Supplied data:
⁂
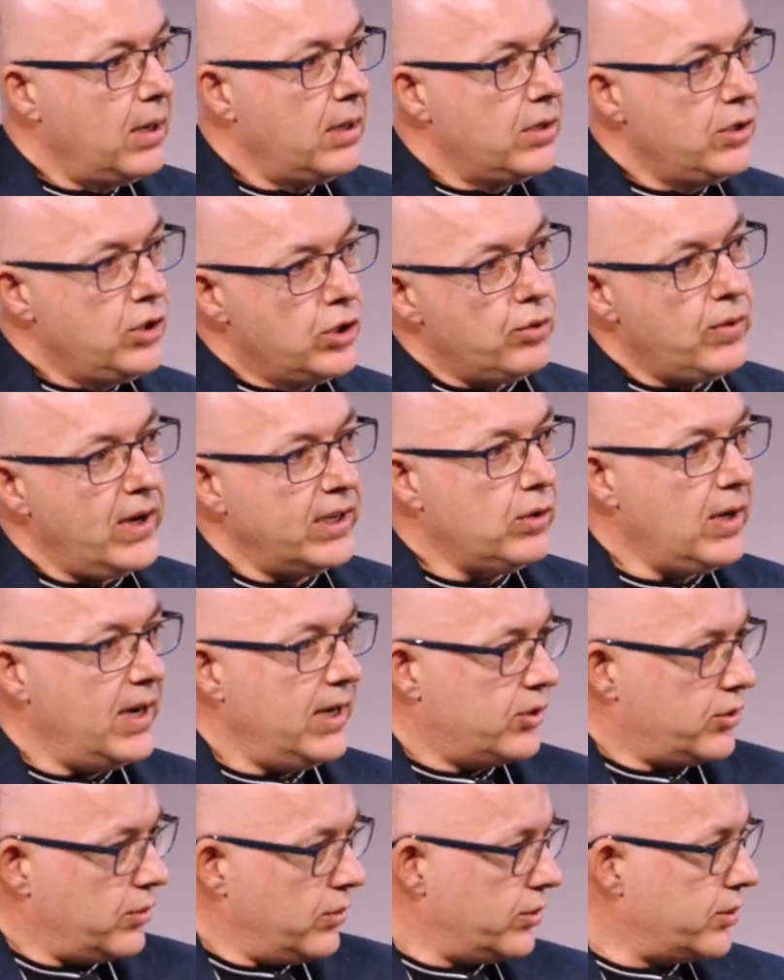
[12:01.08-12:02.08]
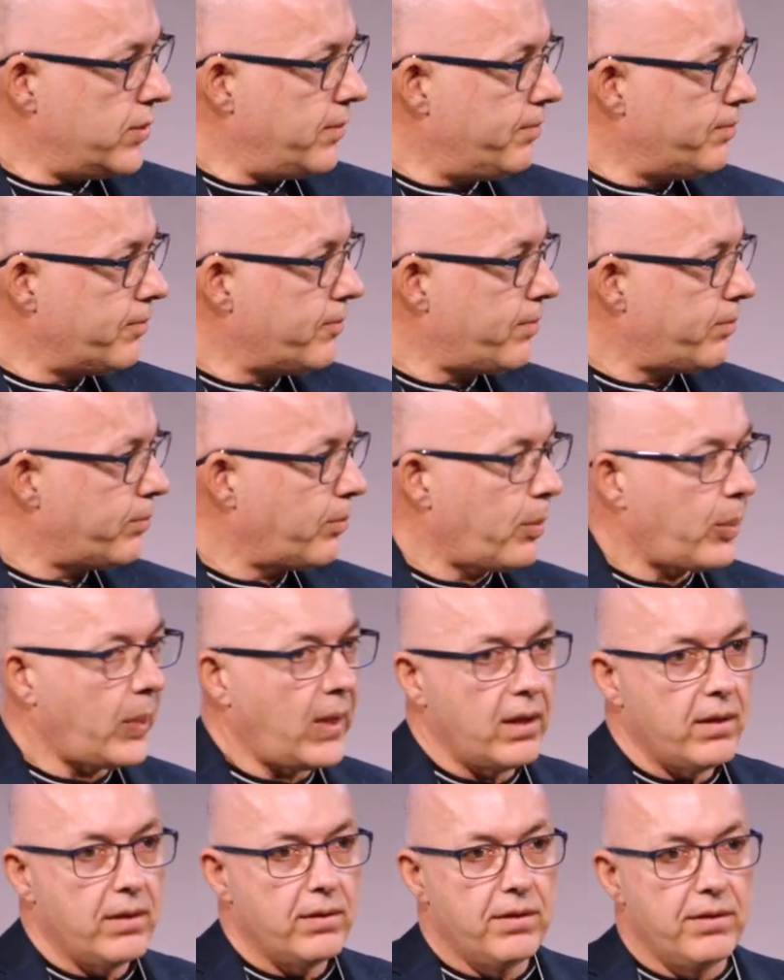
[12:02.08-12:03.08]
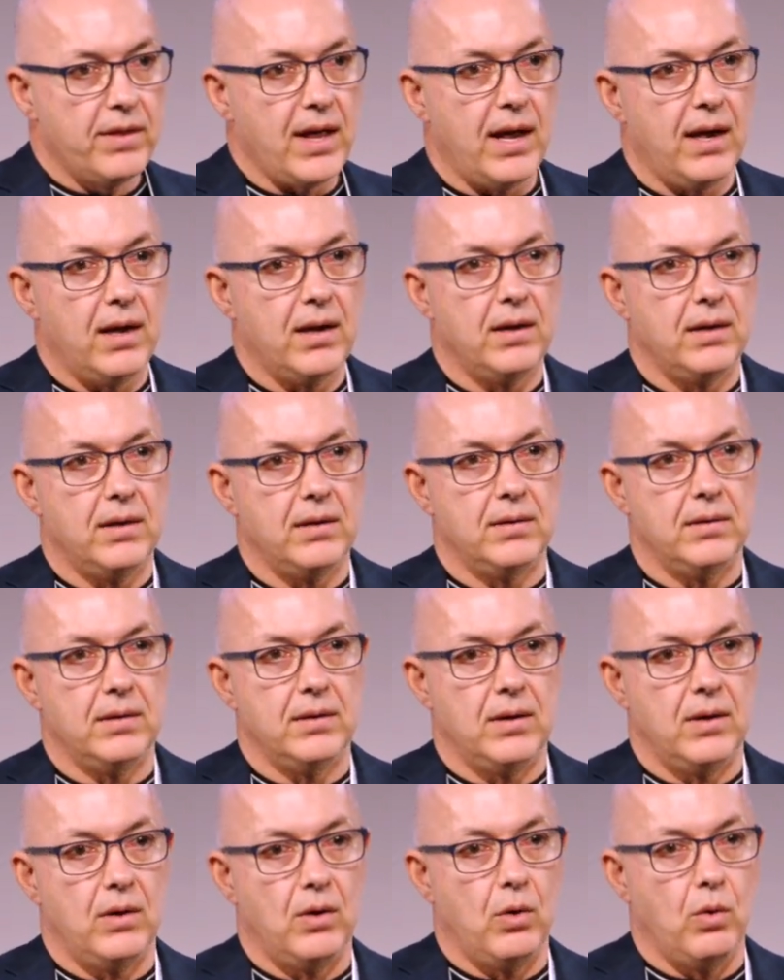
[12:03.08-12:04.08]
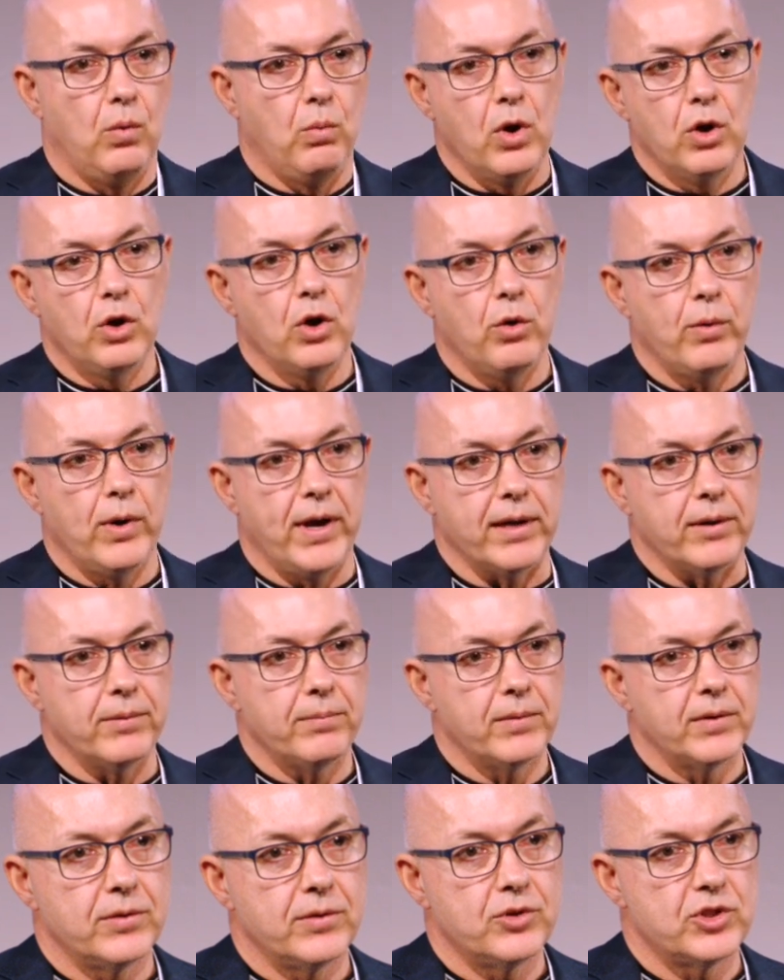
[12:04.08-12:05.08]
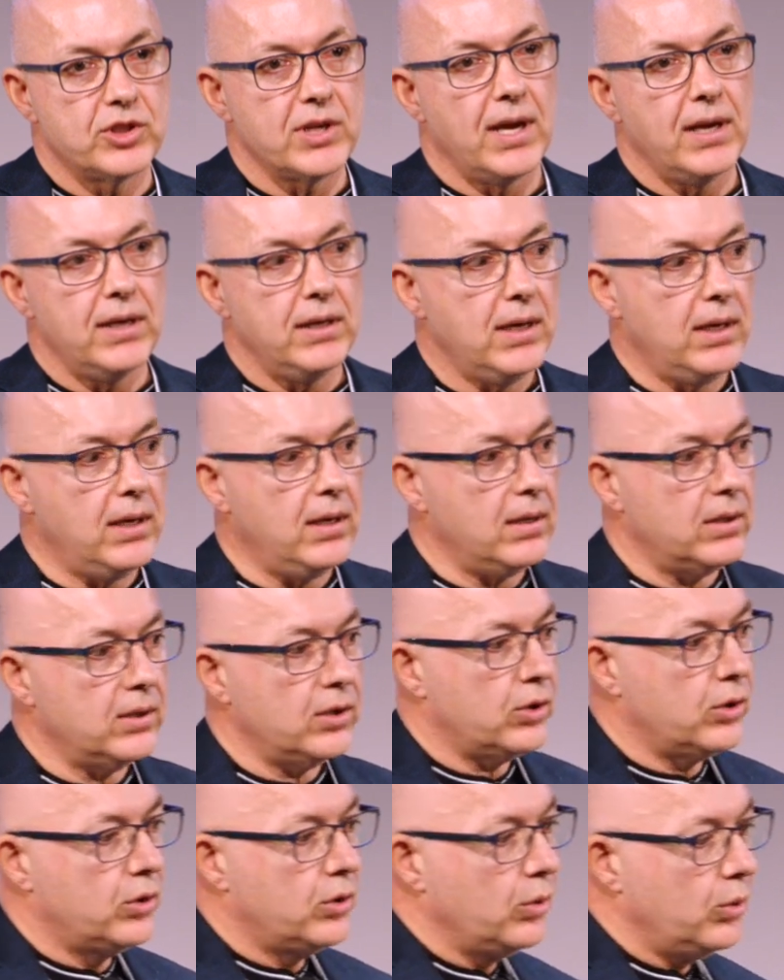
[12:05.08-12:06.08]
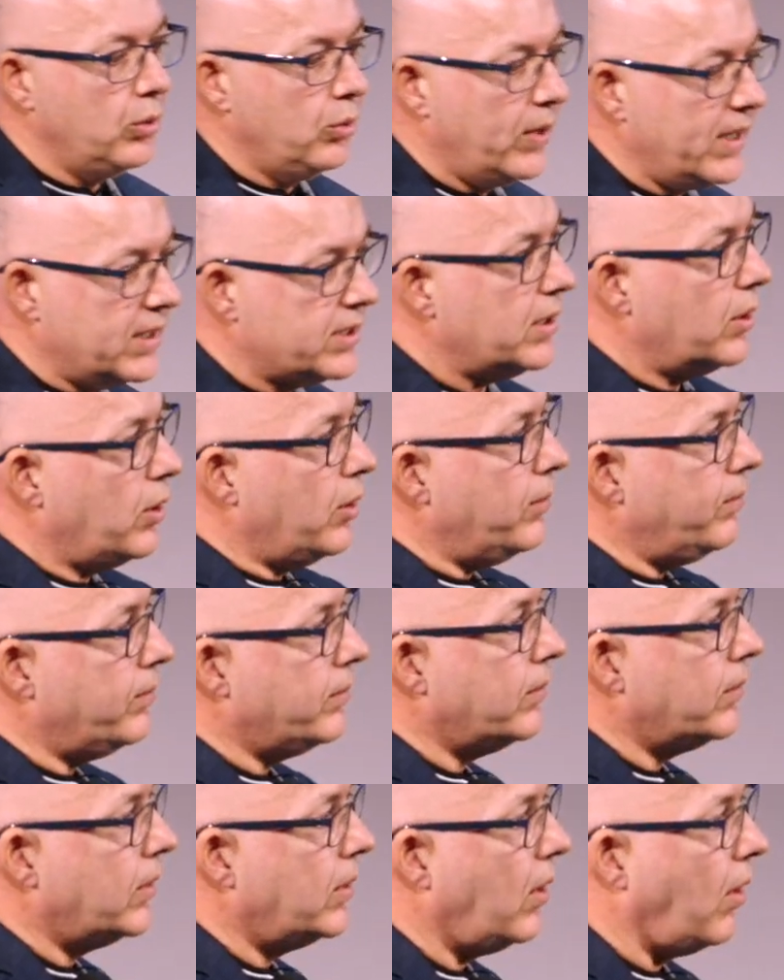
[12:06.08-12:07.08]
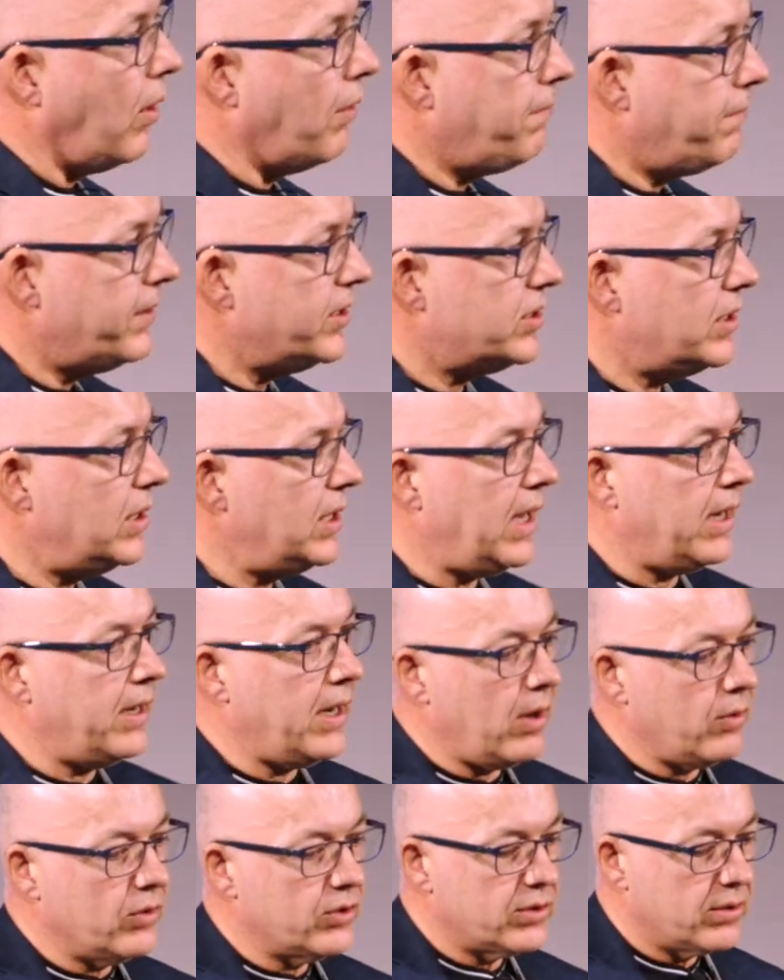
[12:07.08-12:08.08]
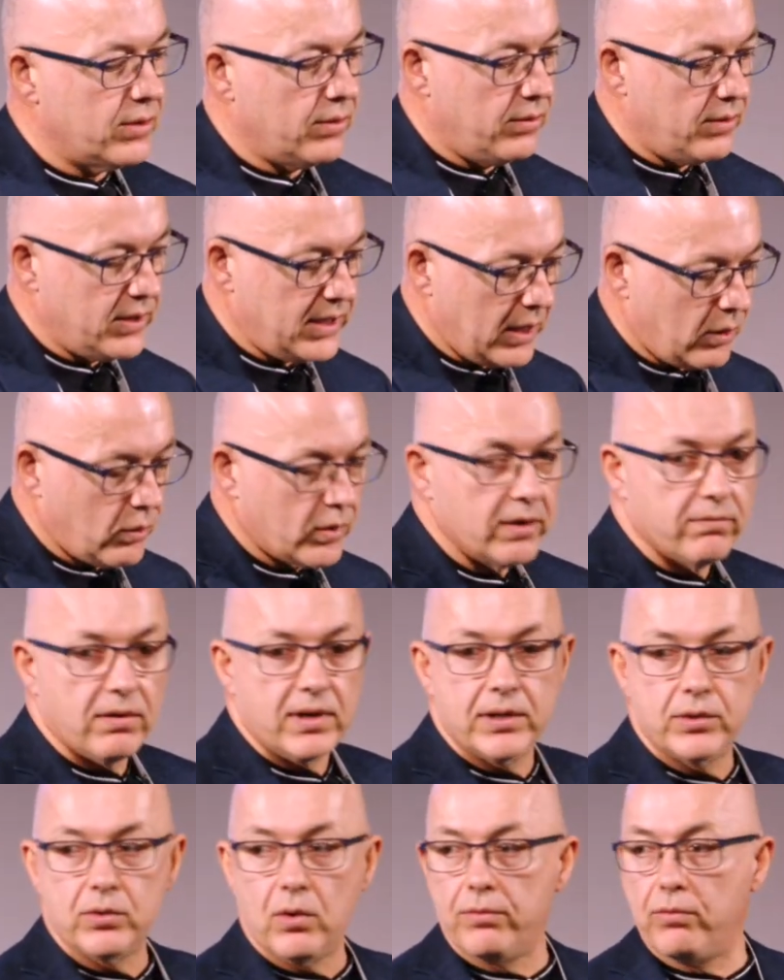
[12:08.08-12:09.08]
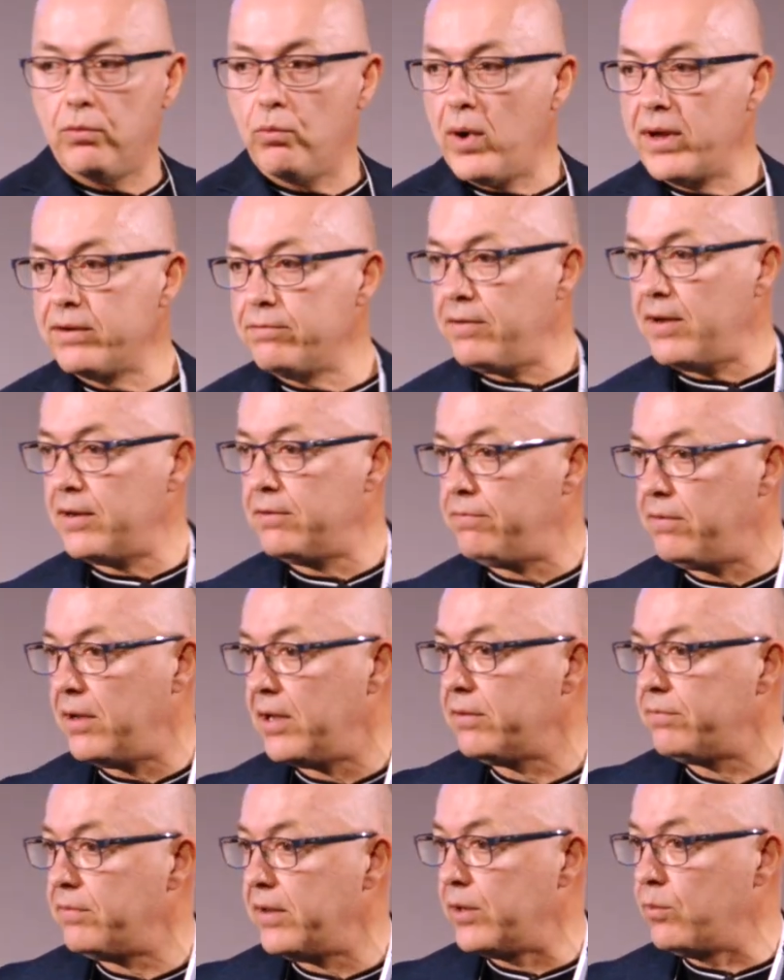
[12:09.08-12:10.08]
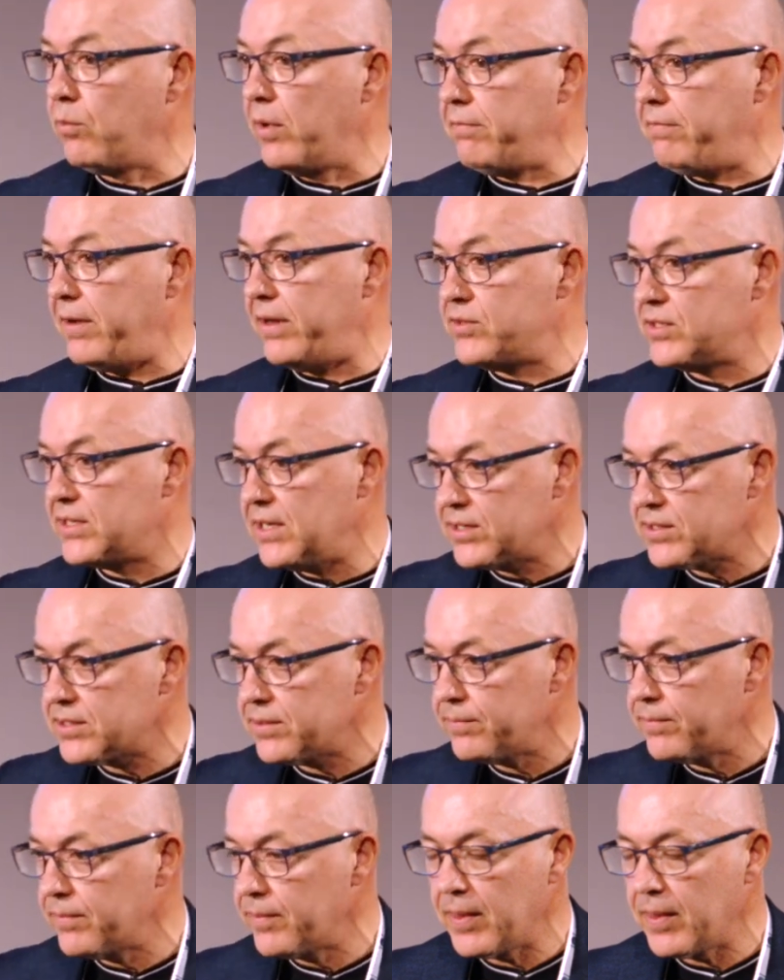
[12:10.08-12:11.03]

New regulations. That won't go away. China, 2 weeks ago, officially announced the equivalent of 155 and 156.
⁂
Skipping any pictures, transcribe the full listing exactly.

Solution for this exercise:
[12:01.08-12:02.08]
[12:02.08-12:03.08]
[12:03.08-12:04.08]
[12:04.08-12:05.08]
[12:05.08-12:06.08]
[12:06.08-12:07.08]
[12:07.08-12:08.08]
[12:08.08-12:09.08]
[12:09.08-12:10.08]
[12:10.08-12:11.03]

New regulations. That won't go away. China, 2 weeks ago, officially announced the equivalent of 155 and 156.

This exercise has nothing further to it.